[DATA TO PROCESS]
────────────────────
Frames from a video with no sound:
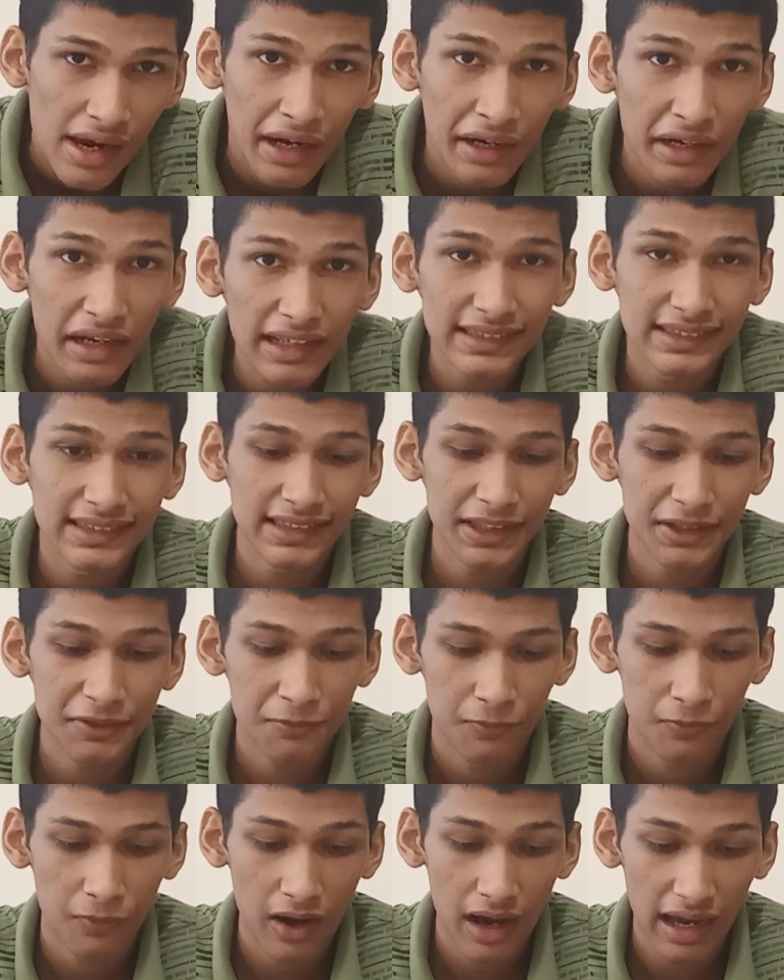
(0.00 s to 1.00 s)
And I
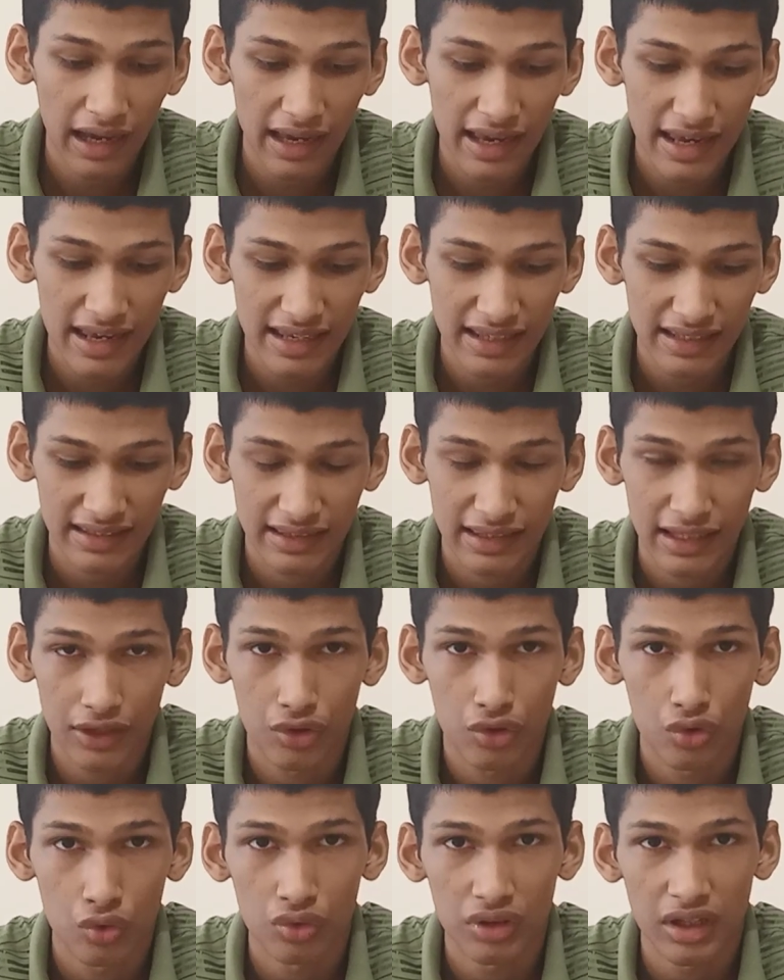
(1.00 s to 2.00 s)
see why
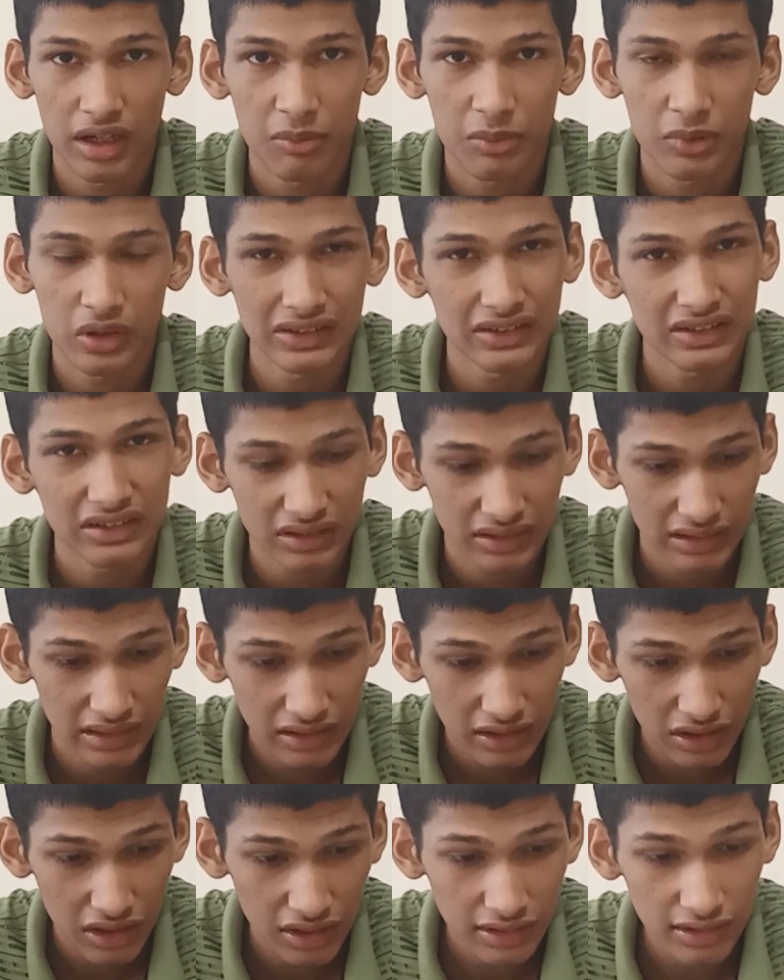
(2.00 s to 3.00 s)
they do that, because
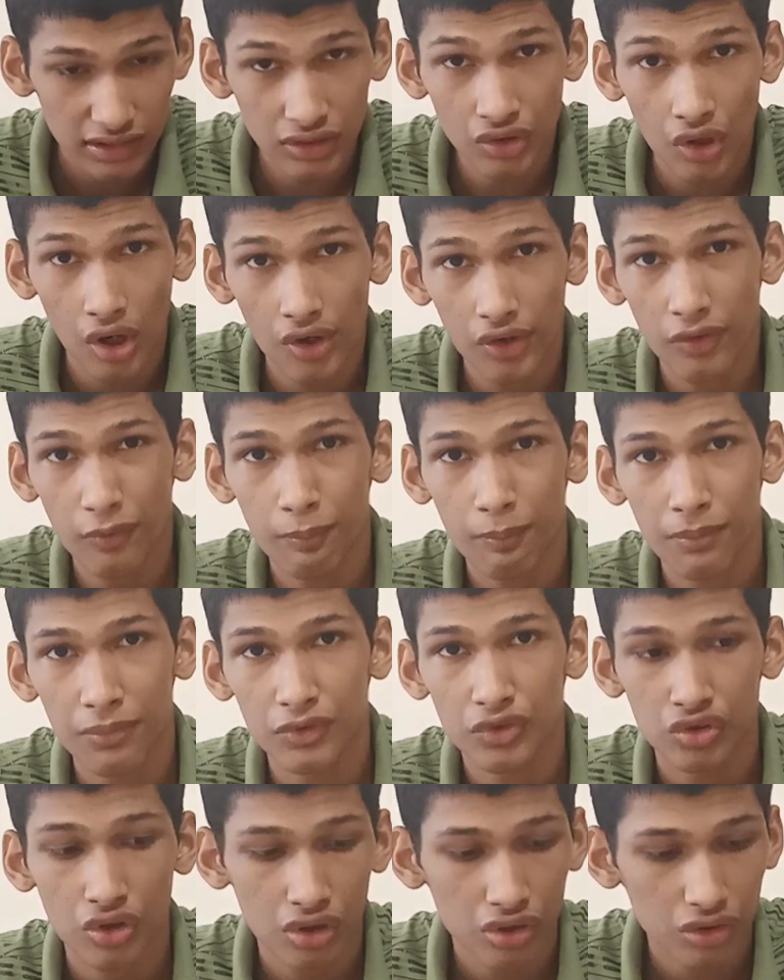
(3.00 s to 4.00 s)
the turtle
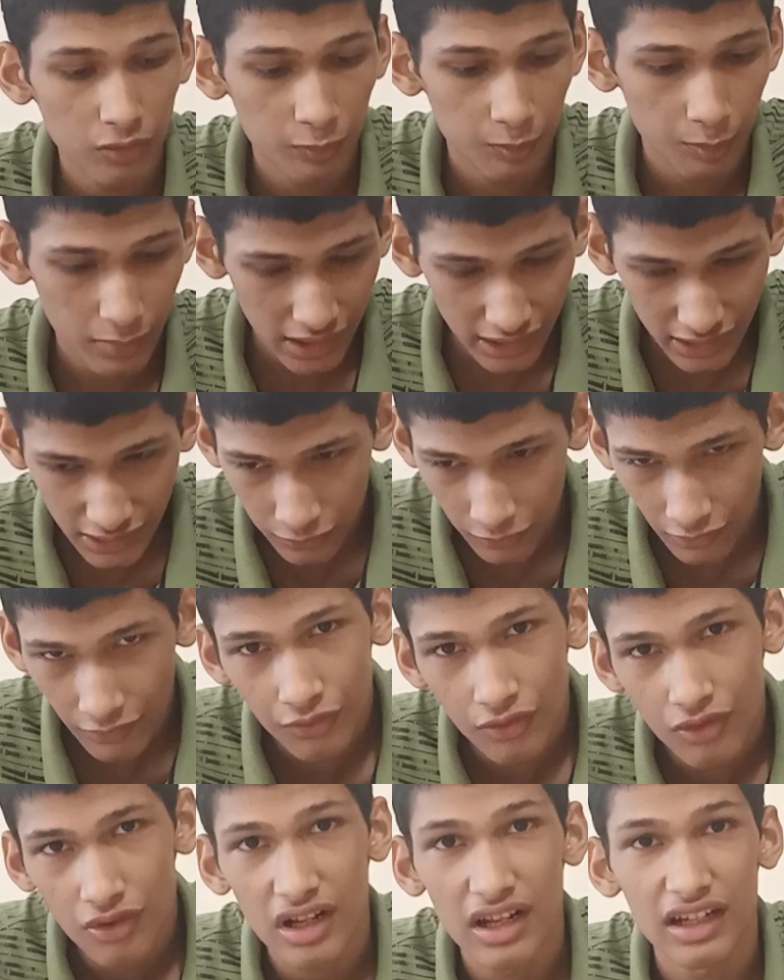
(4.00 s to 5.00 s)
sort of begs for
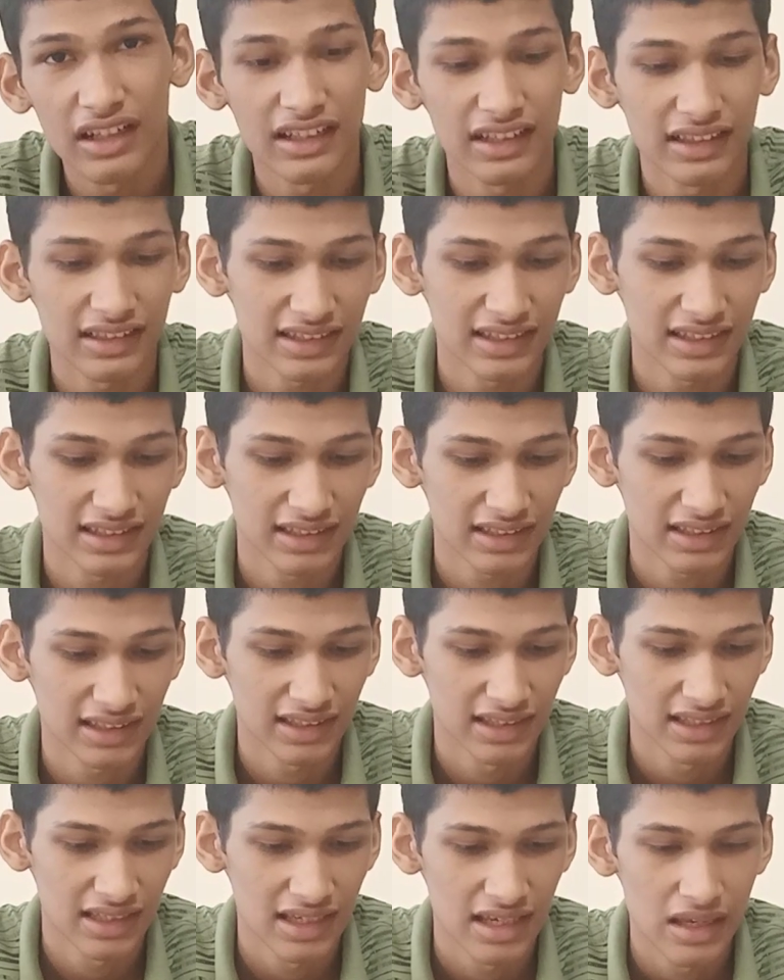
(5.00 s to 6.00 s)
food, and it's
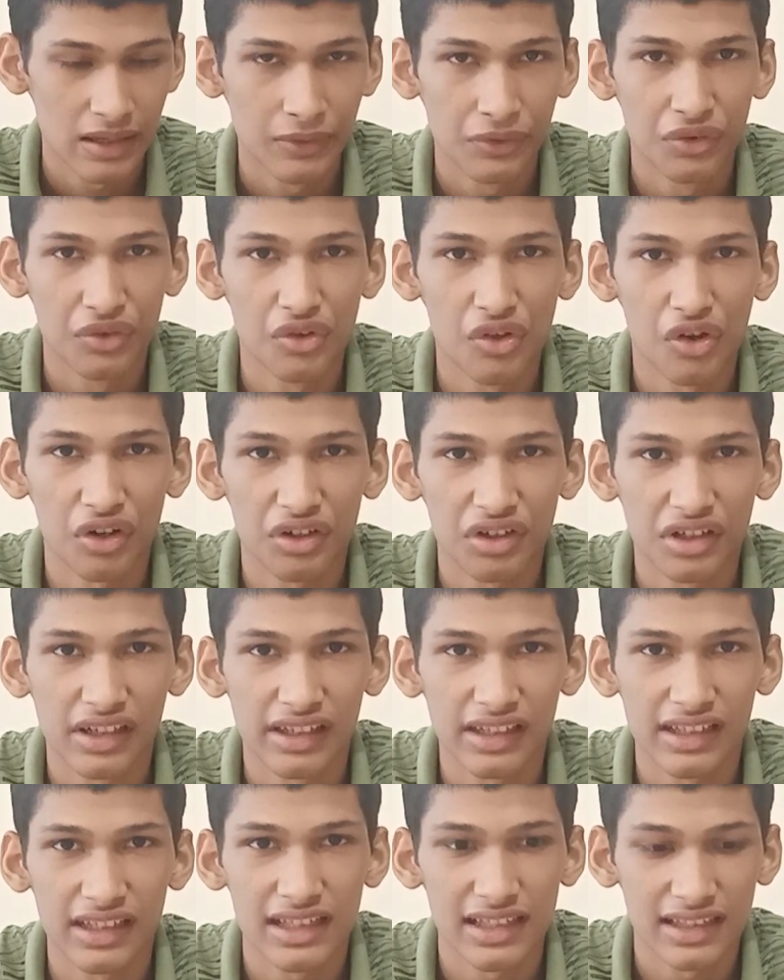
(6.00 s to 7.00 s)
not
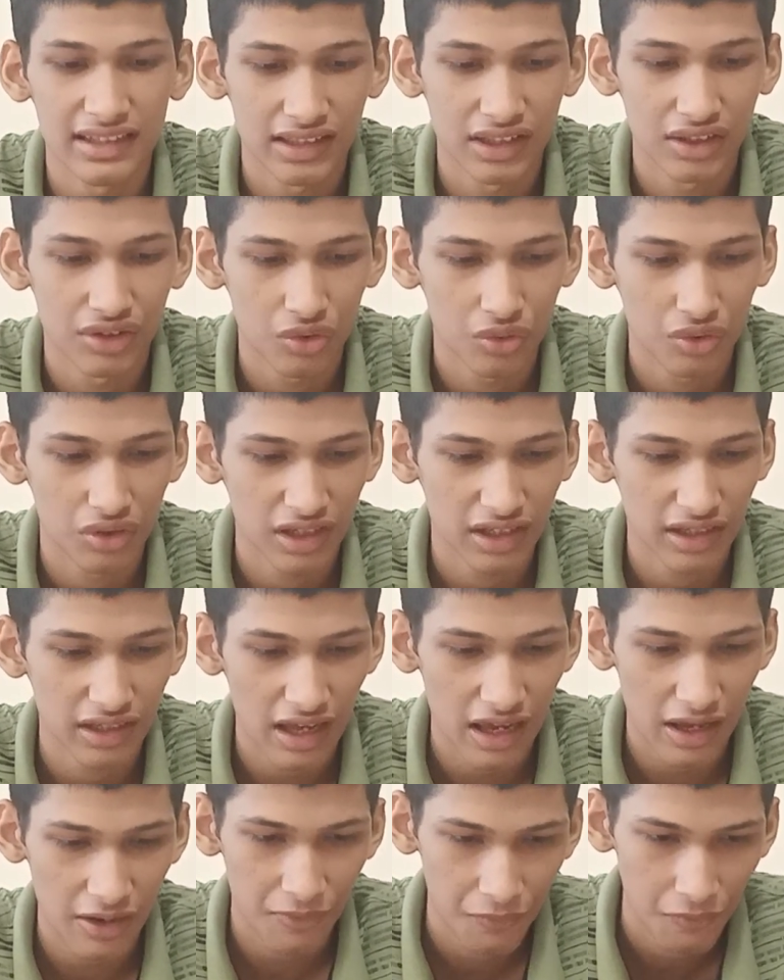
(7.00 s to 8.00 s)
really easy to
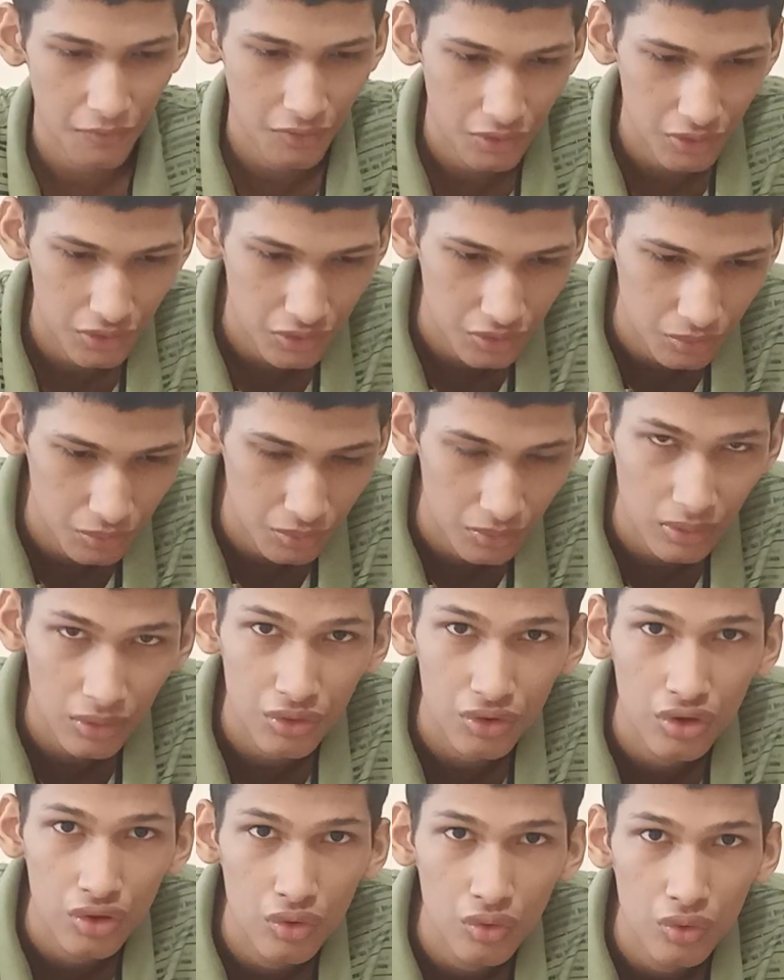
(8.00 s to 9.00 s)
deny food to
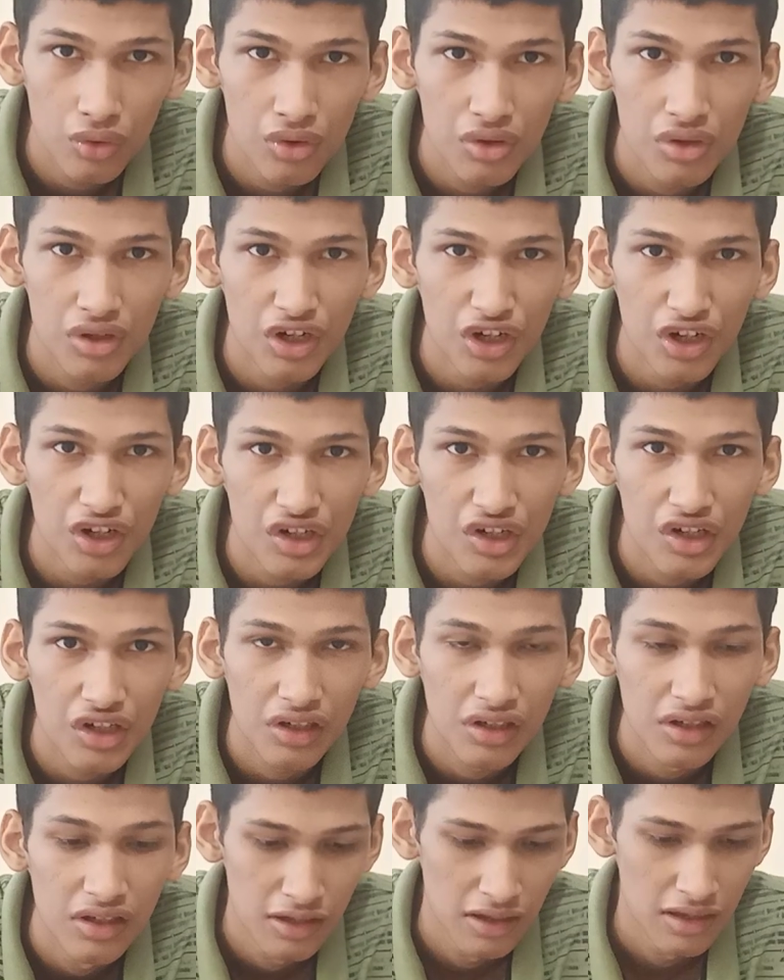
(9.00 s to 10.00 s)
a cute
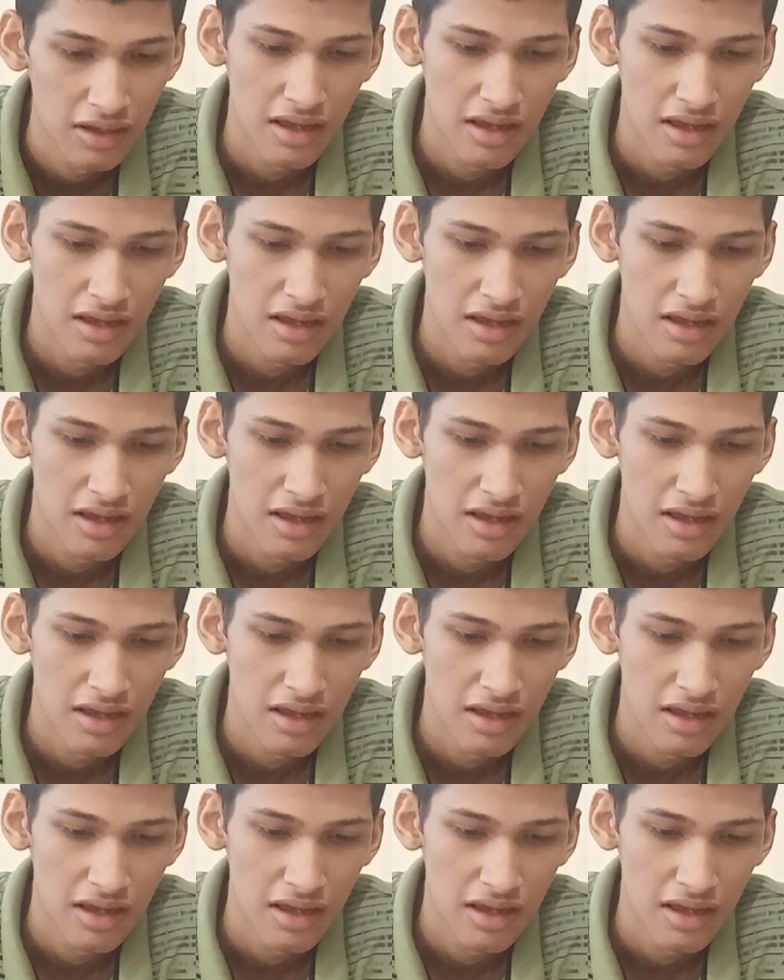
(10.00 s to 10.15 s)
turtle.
────────────────────
Only the lines from the one containing "(2.00 s to 3.00 s)" through the last line of the data above, both included, belong in the reply, each restated exactly and without pictures.

(2.00 s to 3.00 s)
they do that, because
(3.00 s to 4.00 s)
the turtle
(4.00 s to 5.00 s)
sort of begs for
(5.00 s to 6.00 s)
food, and it's
(6.00 s to 7.00 s)
not
(7.00 s to 8.00 s)
really easy to
(8.00 s to 9.00 s)
deny food to
(9.00 s to 10.00 s)
a cute
(10.00 s to 10.15 s)
turtle.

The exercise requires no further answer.